US, WASHINGTON (ORDO NEWS) — The company Zoom Video Communications, which owns the video conferencing service of the same name, was accused by the shareholder of concealing defects in the security system of the Zoom service, Bloomberg reports.
In a complaint filed on Tuesday with the San Francisco Federal Court, the company and its senior officials were charged with concealing the truth about flaws in encrypting the application, including its alleged vulnerability to hackers, as well as unauthorized disclosure of personal information to third parties, including Facebook.
Investor Michael Drieu, who has filed a class action lawsuit, claims that a series of public disclosures about application flaws affected the value of Zoom shares, although the company’s shares have risen 67% this year as investors rely on the video conferencing company to become one of the few beneficiaries among the many companies suffering from a downturn in the economy due to the coronavirus pandemic.
Starting with SpaceX and Tesla and ending with the New York Department of Education, departments and companies around the world began to ban the use of the application, which became popular during quarantine due to coronavirus. Zoom is used for virtual gatherings for cocktails or coffee before corporate meetings and distance learning.
Taiwan’s government was the first state to ban agencies from using Zoom. After this order was issued, the country’s Ministry of Education imposed a ban on the use of Zoom in schools. It is expected that the governments of other countries can follow the example of Taiwan.

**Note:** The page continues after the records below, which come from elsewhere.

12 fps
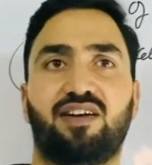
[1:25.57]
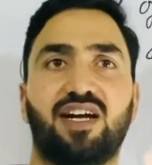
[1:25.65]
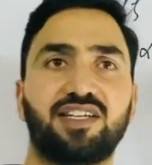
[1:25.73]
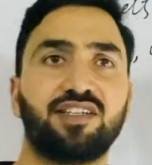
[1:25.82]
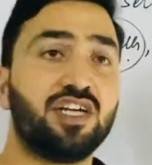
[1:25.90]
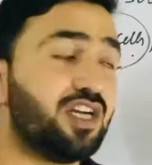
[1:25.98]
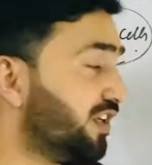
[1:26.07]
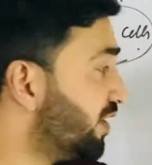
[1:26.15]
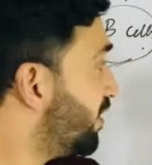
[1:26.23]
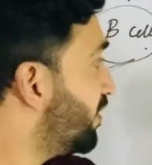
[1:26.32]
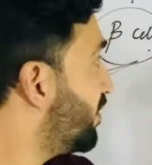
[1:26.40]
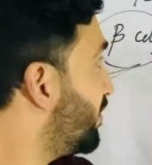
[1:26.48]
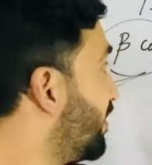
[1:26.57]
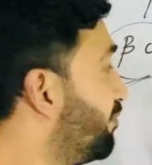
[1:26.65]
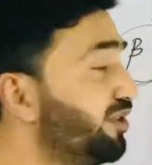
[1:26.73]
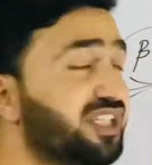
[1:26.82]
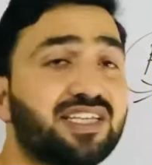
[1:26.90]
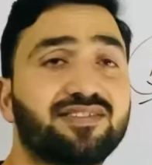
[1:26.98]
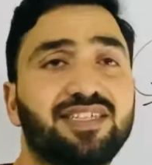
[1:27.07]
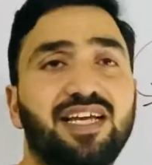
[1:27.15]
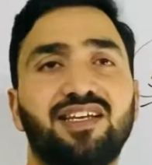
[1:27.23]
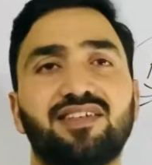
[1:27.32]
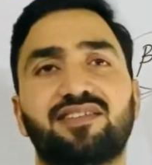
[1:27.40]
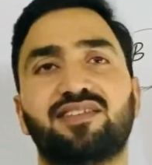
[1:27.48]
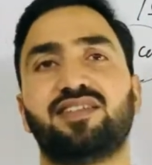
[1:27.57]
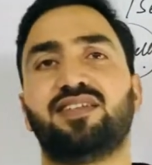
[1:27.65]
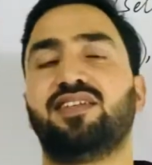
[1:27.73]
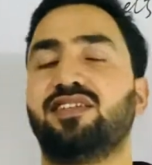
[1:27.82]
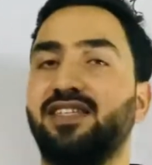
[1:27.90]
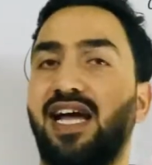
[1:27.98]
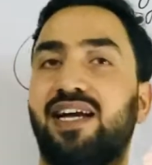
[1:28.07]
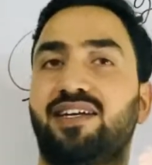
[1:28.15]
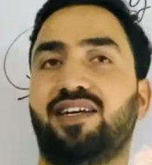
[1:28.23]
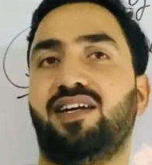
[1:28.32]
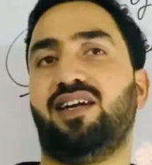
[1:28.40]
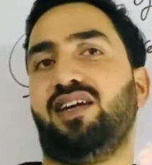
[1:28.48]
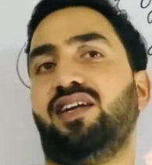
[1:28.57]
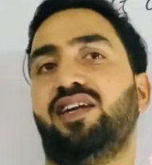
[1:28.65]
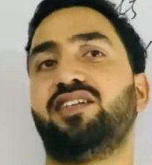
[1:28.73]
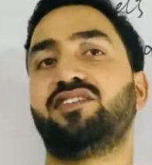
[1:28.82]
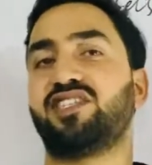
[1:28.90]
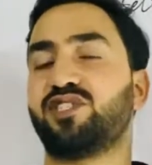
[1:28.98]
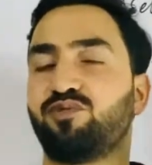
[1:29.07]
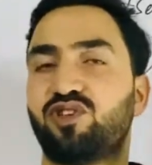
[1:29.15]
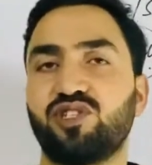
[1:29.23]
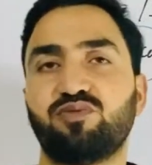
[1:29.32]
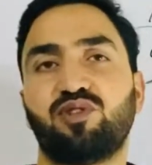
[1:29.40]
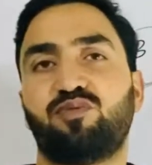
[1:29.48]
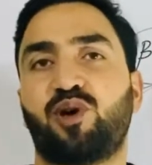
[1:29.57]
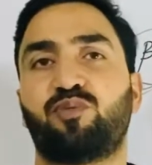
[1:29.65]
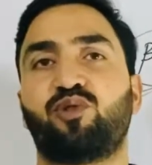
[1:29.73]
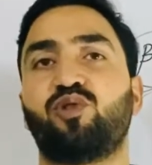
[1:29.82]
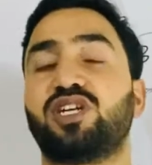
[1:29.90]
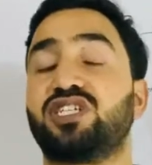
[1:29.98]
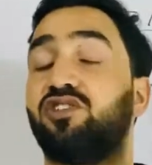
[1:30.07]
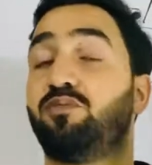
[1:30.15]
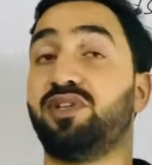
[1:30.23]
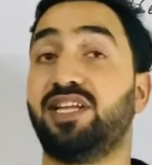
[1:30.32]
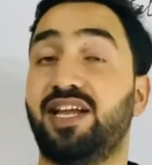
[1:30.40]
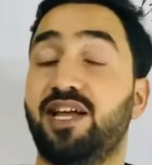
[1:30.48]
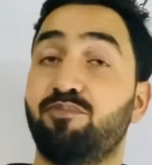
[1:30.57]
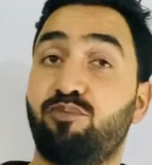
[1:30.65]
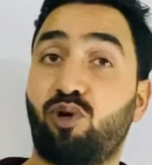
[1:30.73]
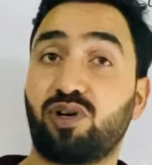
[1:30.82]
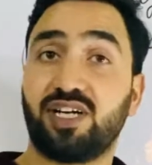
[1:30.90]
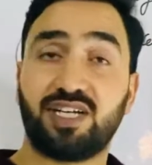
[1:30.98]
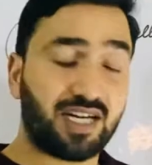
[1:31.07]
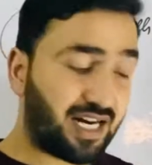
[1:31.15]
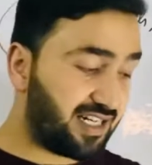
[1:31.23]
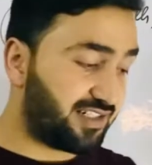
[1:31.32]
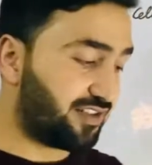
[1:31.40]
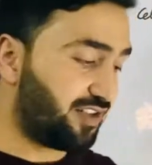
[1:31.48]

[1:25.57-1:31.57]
right? The beta cells, that it is responsible for production of the important kind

Recently, with the spread of coronavirus, the popularity of Zoom has increased particularly, as people around the world are switching to remote work or study. In March, Zoom’s daily audience exceeded 200 million users. As a result, since the beginning of this year, the value of the company’s shares has more than doubled.
However, it recently became clear that Zoom does not use end-to-end encryption for video conferencing, and also allows outsiders to join the broadcasts. Records of meetings also appeared on public Internet servers. Because of this, some people are choosing to use an alternative webinar platform to host their video calls.
Last week, Zoom head Eric Yuan apologized for not being able to meet user expectations regarding privacy and security. He also assured that the company has already taken measures to solve these problems.
“The quick development of teleconferencing platforms such as Zoom, without a proper security check, potentially jeopardizes trade secrets, government secrets, and human rights defenders,” researchers at the University of Toronto write.
Zoom is working to implement end-to-end encryption, but this is still a few months away, said the head of Zoom. Many of the problems are related to the fact that the application was aimed at corporate clients with their own IT security teams, and not at a wide consumer audience.
Cybersecurity experts have developed an automated system that can find 100 Zoom conferences each hour that are not password-protected. In a day, a hacker tool called zWarDial can detect about 2,400 public audio and video calls. This was told by computer security researcher Brian Krebs.
Specialists created the scanner for demonstration purposes, however, attackers can easily recreate it. ZWarDial works by brute force, that is, by sorting through unique identifiers of Zoom conferences from 9 to 11 digits in length. Having guessed the ID, the tool can then retrieve data about a scheduled or recurring meeting, including a link, date and time, the name of the organizer, and the topic of discussion.
“From the end of last year, new meetings have been closed by default with a password if administrators or account owners have not disabled this option,” Zoom representatives said. It is recommended that users set a unique ID and password, and if possible, limit the number of connections to the exact number of participants.
The current lawsuit is not the first to address the company. At the end of March, a lawsuit was filed by the court of the California city of San Jose against Zoom from a private person. The plaintiff claimed that the service collects personal data without notifying users.